Shochet: Redefining The Meaning of Ritual Slaughter

Shochet: Redefining The Meaning of Ritual Slaughter
Author name: 
Kenneth Green
Affiliation: 
Alumni
School: 
General Studies
Genre: 
Fiction
Subject: 
Fiction

A new definition of ritual slaughter. Blood, like death, has taken on an ubiquitous quality for a society fed daily on mass killings, rampage and suicide bombings. Greasy newsy shots of blood splatter, preferably accompanied with tidbits of torn organs titillate our dulled pallets. Media programming encourages this blood lust traditionally showing only stereotypical grotesque facial snippets of "crazies" in post arrest photo arrays. Most disturbing are those deemed normal later identified as serial killers lurking in backwater neighborhoods. This novel takes a different approach. It explores the devolution of an individual, from seemingly upwardly mobile middle class origins who becomes driven into a fascination with Kabbalistic occultism until misanthropy finds an outlet in a lust for human sacrifice.

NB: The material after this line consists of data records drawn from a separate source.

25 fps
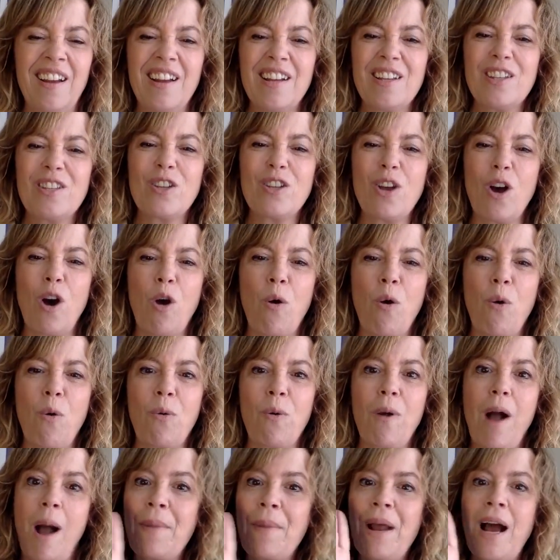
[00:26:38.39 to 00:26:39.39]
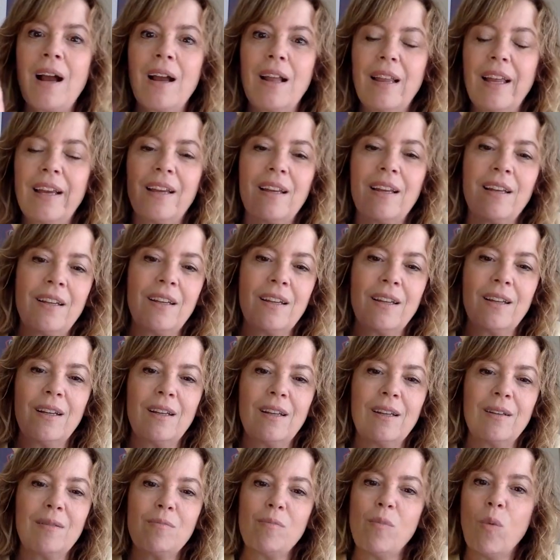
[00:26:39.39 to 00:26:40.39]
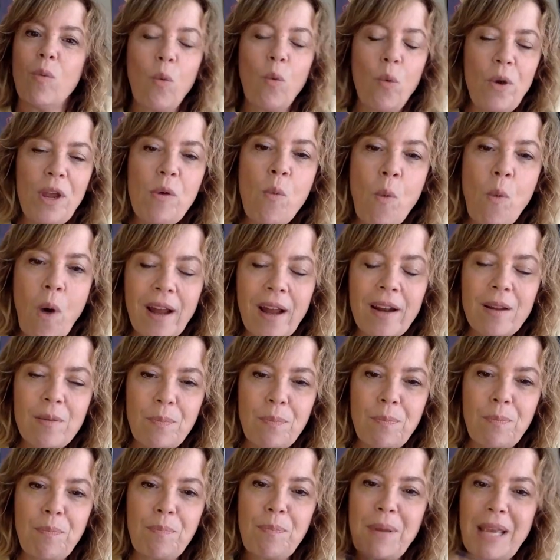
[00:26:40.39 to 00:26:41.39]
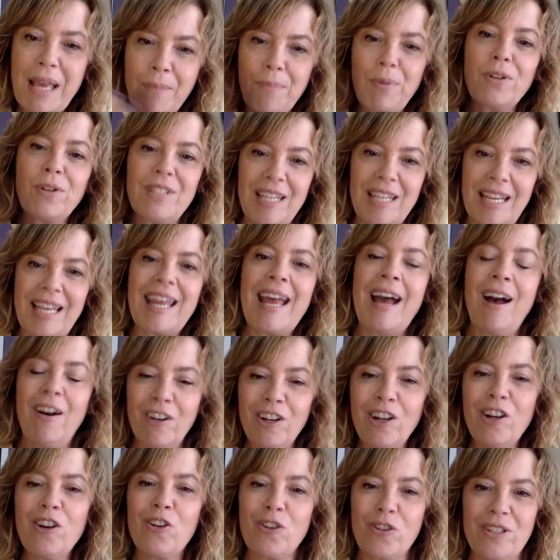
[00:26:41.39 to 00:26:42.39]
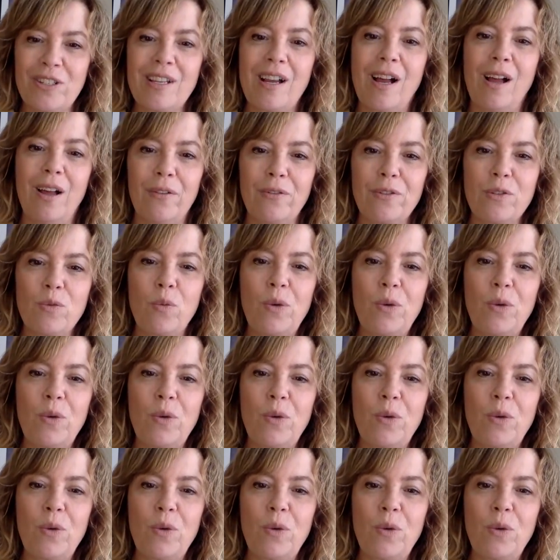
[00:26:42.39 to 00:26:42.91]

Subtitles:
So I'm not like, we want to be able to count on ourselves.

He is most creative when his hands are covered with the viscera and dark matter torn from those offenders failing to understand the hopelessness of an existence without purpose. Like a Mayan priest the bursting gushes of blood put him in touch with an absented universal force. Albert Camus is paraphrased about a character asking "should I kill myself, or have a cup of coffee?" Jason, our hero, would respond, no, but I wouldn't mind seeing someone's guts first simply as revenge for the forced absurdity of daily life.